WHAT TO DO:
Transcribe exactly the entries from the "[0:06.30-0:07.20]" line to the end, both included, minus pictures.

SOURCE INFORMATION:
=== Section Start ===

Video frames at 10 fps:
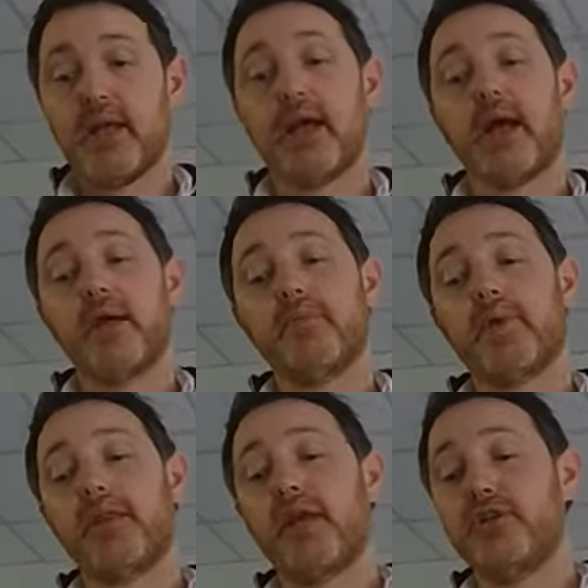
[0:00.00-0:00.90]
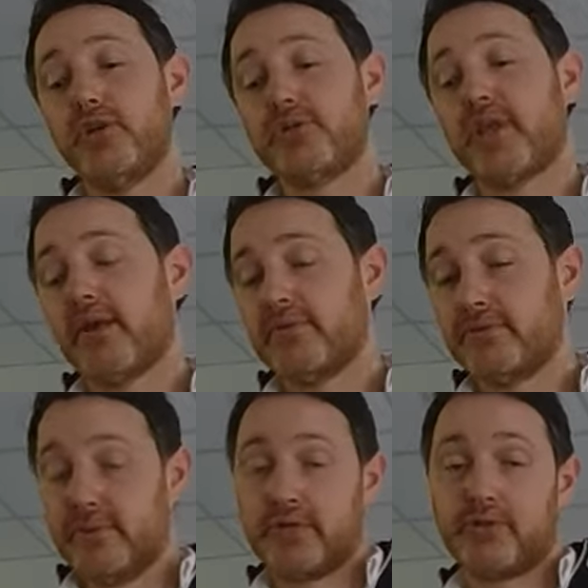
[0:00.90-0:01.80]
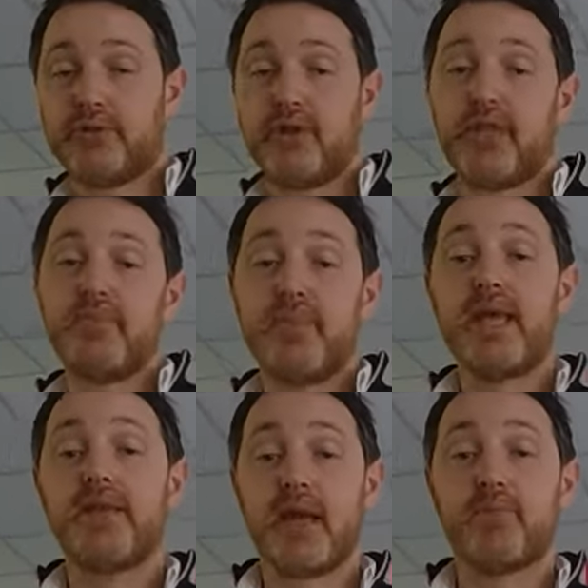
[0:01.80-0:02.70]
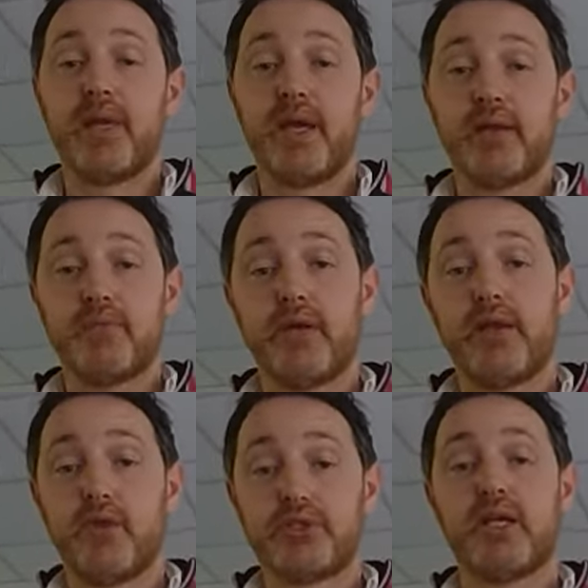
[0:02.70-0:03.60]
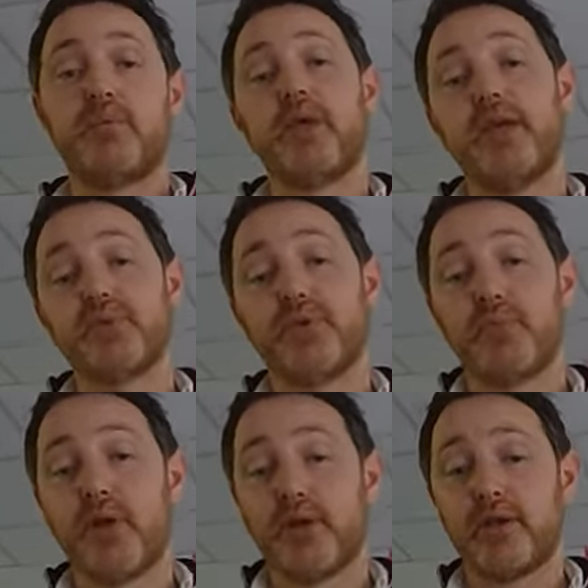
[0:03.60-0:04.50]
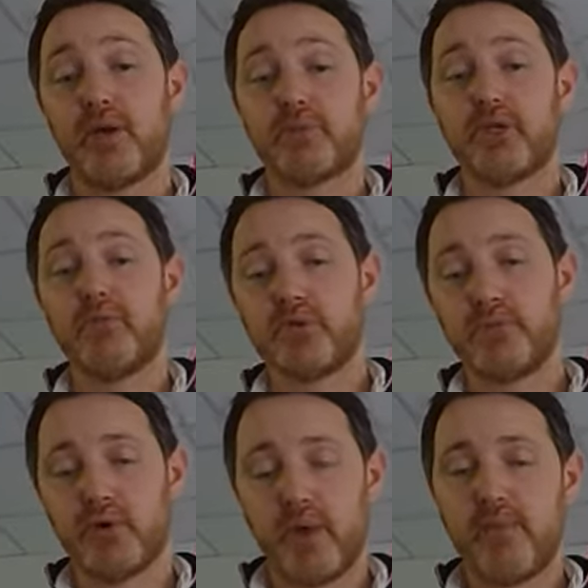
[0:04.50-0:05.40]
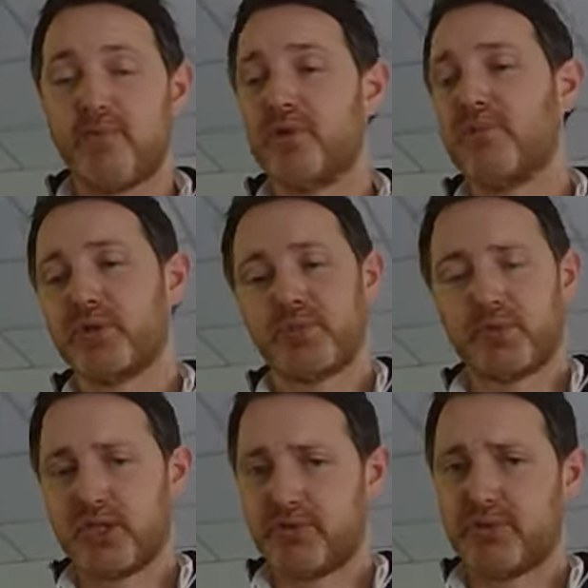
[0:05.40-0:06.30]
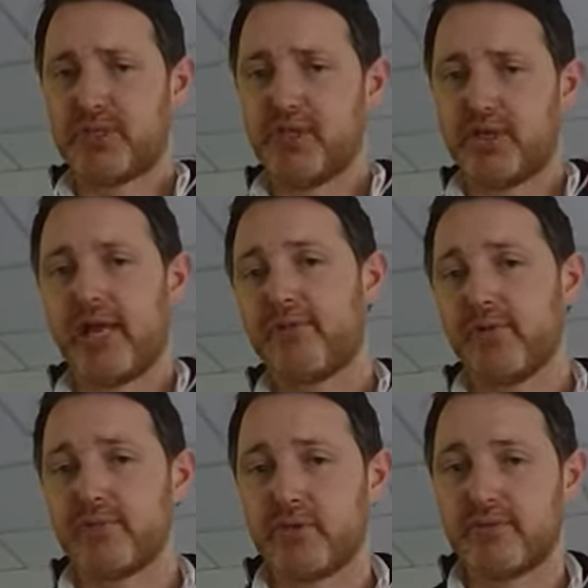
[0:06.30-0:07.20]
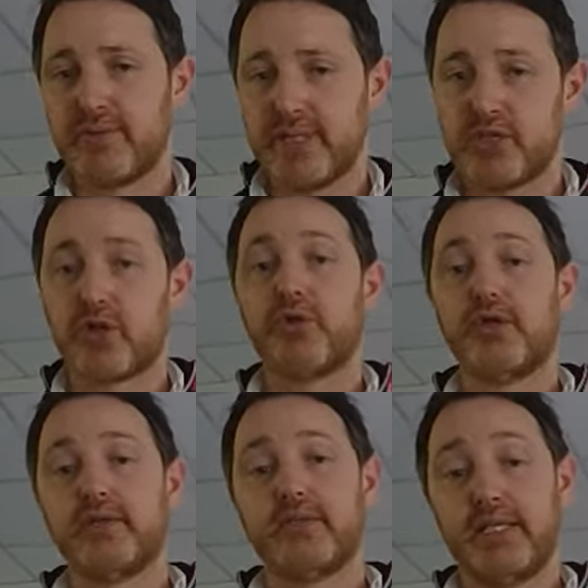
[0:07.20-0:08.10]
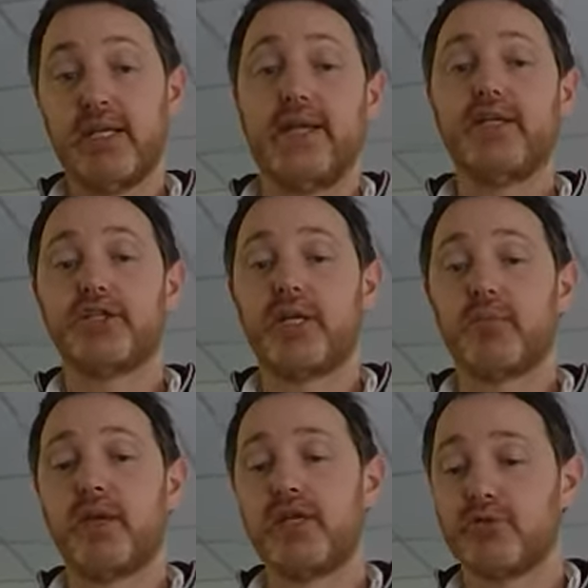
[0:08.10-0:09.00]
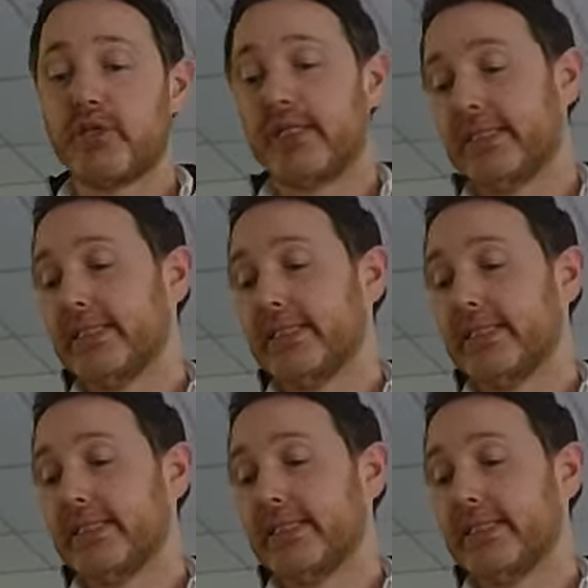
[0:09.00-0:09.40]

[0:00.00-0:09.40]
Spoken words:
And they'd used that, or they'd made that beer, those IPAs with American hops, so much more grapefruity, much more citrus than you get from sort of historical English IPAs, really.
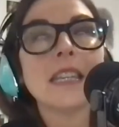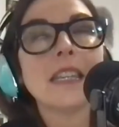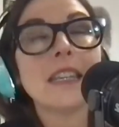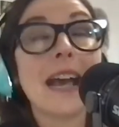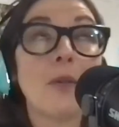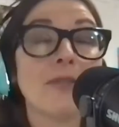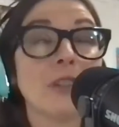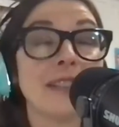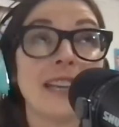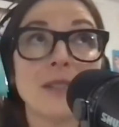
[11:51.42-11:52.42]
However,
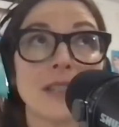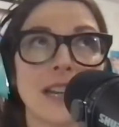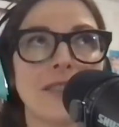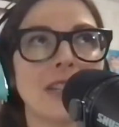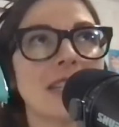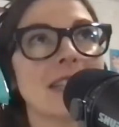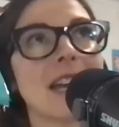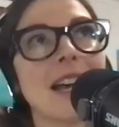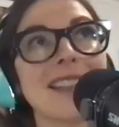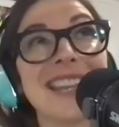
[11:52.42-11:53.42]
on the other side of it,
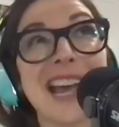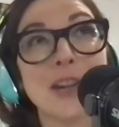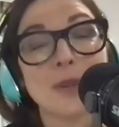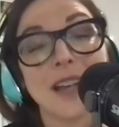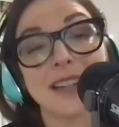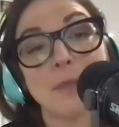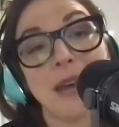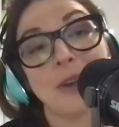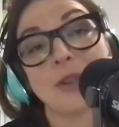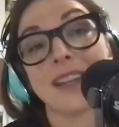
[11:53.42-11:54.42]
the ashwagandha
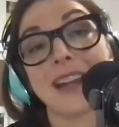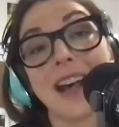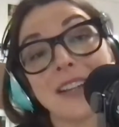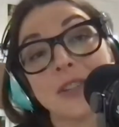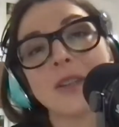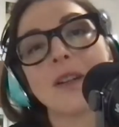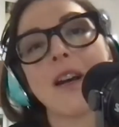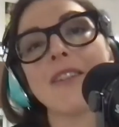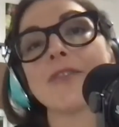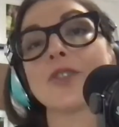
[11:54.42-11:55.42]
powder that I took
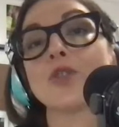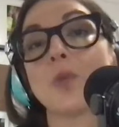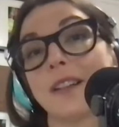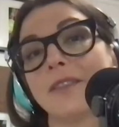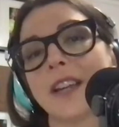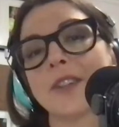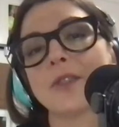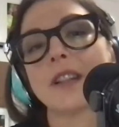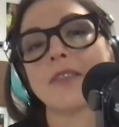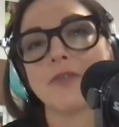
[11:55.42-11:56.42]
offered
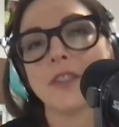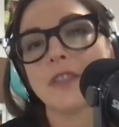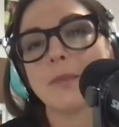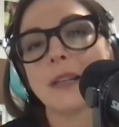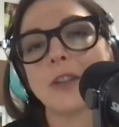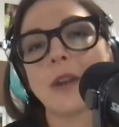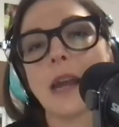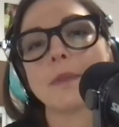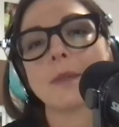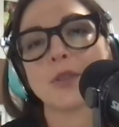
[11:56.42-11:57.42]
1,250
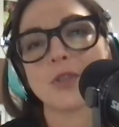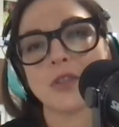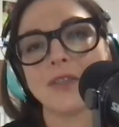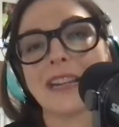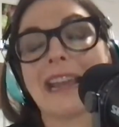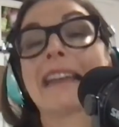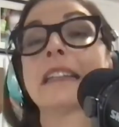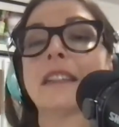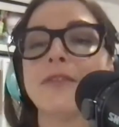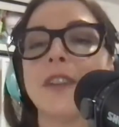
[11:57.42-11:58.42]
milligrams per serving, and I
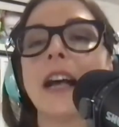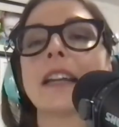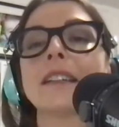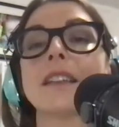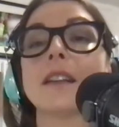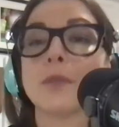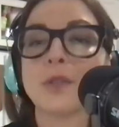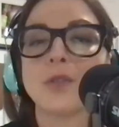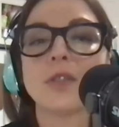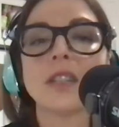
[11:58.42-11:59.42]
did find that it
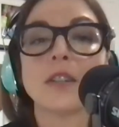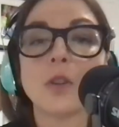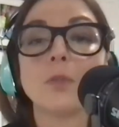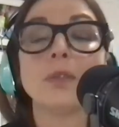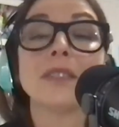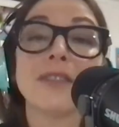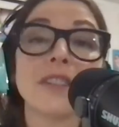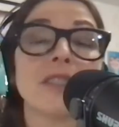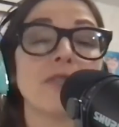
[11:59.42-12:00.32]
produced a notable difference for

=== Section End ===

THE COMPLETED TASK:
[0:06.30-0:07.20]
[0:07.20-0:08.10]
[0:08.10-0:09.00]
[0:09.00-0:09.40]

[0:00.00-0:09.40]
Spoken words:
And they'd used that, or they'd made that beer, those IPAs with American hops, so much more grapefruity, much more citrus than you get from sort of historical English IPAs, really.
[11:51.42-11:52.42]
However,
[11:52.42-11:53.42]
on the other side of it,
[11:53.42-11:54.42]
the ashwagandha
[11:54.42-11:55.42]
powder that I took
[11:55.42-11:56.42]
offered
[11:56.42-11:57.42]
1,250
[11:57.42-11:58.42]
milligrams per serving, and I
[11:58.42-11:59.42]
did find that it
[11:59.42-12:00.32]
produced a notable difference for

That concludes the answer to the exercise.